* _WORK ITEM_:
Where a line of the data holds the word "Silent", copy that line.

··· MATERIAL FOR THIS EXERCISE ···

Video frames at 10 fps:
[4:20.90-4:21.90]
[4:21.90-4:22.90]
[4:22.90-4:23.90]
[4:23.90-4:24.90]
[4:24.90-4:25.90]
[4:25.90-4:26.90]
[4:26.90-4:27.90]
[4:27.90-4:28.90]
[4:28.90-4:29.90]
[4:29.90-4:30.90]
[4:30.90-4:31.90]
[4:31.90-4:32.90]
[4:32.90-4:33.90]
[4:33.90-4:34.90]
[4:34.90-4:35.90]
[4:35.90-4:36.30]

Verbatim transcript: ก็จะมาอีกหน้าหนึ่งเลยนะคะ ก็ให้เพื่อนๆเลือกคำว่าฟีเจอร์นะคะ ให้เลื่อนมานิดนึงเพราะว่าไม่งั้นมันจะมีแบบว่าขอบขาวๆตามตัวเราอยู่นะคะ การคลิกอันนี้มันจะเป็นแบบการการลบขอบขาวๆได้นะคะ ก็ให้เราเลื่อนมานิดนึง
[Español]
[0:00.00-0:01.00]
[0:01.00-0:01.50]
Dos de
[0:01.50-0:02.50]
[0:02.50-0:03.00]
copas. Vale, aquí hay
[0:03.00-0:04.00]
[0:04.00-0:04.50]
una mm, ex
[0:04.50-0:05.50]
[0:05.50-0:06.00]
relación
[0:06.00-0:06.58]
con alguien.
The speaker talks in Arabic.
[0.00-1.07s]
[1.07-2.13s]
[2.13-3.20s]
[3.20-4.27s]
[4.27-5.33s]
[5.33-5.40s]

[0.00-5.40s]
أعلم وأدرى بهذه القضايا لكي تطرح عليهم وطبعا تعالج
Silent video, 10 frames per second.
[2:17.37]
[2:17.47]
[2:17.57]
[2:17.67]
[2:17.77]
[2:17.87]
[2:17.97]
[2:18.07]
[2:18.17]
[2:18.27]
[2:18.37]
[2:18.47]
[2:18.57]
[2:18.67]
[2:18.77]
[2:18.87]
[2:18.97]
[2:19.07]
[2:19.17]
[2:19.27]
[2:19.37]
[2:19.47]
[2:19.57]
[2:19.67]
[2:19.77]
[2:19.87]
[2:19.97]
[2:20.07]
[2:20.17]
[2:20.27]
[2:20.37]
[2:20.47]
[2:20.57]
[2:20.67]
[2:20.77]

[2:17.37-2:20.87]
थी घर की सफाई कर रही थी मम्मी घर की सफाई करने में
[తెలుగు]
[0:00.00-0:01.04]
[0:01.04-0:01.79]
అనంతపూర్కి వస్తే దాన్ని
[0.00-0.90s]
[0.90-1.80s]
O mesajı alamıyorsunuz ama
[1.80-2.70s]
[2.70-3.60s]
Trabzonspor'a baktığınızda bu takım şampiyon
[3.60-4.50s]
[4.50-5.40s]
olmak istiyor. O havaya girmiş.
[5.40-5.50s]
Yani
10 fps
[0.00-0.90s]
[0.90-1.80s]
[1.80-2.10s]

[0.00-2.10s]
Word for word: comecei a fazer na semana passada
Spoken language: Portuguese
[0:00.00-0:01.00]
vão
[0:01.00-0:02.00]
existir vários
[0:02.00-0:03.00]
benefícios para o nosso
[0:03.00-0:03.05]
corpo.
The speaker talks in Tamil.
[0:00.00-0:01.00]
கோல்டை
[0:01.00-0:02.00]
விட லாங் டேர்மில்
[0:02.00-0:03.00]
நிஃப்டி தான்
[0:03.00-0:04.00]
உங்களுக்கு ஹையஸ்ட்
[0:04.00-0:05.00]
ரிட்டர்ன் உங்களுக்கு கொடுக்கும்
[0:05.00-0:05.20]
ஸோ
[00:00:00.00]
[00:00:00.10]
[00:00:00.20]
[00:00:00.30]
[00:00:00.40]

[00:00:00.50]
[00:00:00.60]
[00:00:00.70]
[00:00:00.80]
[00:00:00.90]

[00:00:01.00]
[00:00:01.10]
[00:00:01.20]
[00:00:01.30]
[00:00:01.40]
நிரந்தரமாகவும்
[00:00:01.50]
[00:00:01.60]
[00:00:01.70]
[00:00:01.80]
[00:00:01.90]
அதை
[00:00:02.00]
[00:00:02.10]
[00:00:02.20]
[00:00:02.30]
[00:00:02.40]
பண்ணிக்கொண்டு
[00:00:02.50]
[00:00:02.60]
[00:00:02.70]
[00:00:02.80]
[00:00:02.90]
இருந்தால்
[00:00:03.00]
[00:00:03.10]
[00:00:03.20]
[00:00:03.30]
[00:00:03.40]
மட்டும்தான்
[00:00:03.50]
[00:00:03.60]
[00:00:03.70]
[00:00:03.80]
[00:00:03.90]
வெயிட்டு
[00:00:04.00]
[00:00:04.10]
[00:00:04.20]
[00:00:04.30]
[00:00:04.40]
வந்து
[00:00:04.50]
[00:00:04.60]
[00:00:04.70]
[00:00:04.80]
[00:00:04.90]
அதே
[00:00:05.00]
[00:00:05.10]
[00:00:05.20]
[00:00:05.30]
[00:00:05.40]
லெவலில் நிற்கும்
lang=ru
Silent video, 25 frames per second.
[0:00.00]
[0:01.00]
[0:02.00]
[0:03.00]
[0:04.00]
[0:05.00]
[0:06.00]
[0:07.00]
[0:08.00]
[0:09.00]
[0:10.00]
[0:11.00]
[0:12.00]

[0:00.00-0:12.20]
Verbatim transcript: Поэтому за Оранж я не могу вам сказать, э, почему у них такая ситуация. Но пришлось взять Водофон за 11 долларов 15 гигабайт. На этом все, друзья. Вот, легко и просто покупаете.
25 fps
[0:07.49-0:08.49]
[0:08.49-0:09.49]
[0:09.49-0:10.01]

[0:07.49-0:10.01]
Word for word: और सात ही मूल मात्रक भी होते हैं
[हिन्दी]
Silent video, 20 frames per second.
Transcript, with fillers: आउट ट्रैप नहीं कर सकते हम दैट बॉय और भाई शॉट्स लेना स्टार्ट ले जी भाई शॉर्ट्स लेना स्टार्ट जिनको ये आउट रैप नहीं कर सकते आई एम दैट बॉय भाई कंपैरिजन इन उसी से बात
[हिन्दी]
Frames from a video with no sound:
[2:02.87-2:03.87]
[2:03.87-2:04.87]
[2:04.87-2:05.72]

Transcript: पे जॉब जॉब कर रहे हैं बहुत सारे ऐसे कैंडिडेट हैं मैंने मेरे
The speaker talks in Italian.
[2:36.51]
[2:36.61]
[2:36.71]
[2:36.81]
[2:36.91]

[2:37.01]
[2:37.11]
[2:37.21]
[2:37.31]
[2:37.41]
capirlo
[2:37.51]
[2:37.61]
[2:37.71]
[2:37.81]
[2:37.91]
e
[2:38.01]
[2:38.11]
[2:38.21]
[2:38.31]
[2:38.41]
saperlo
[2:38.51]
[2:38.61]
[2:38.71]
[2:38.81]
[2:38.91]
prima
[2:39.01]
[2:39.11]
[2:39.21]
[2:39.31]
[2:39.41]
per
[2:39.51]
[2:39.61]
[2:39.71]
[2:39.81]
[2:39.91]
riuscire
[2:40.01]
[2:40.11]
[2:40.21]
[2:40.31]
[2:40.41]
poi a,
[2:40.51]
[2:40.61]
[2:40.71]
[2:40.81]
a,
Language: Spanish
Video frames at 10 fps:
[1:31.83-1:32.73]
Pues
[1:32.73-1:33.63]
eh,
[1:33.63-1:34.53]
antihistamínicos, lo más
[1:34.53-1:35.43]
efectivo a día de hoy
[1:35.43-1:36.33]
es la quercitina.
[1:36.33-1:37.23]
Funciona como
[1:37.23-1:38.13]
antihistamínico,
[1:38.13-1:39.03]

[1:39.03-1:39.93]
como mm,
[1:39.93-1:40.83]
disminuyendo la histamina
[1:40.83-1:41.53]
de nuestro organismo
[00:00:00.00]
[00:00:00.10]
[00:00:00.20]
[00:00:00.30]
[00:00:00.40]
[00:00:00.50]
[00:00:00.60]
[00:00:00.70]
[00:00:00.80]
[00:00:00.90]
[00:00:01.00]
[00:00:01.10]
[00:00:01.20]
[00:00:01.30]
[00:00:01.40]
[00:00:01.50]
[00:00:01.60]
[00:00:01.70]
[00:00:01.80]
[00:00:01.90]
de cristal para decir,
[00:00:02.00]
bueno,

···

* _RESPONSE TO THE EXERCISE_:
Silent video, 10 frames per second.
Silent video, 25 frames per second.
Silent video, 20 frames per second.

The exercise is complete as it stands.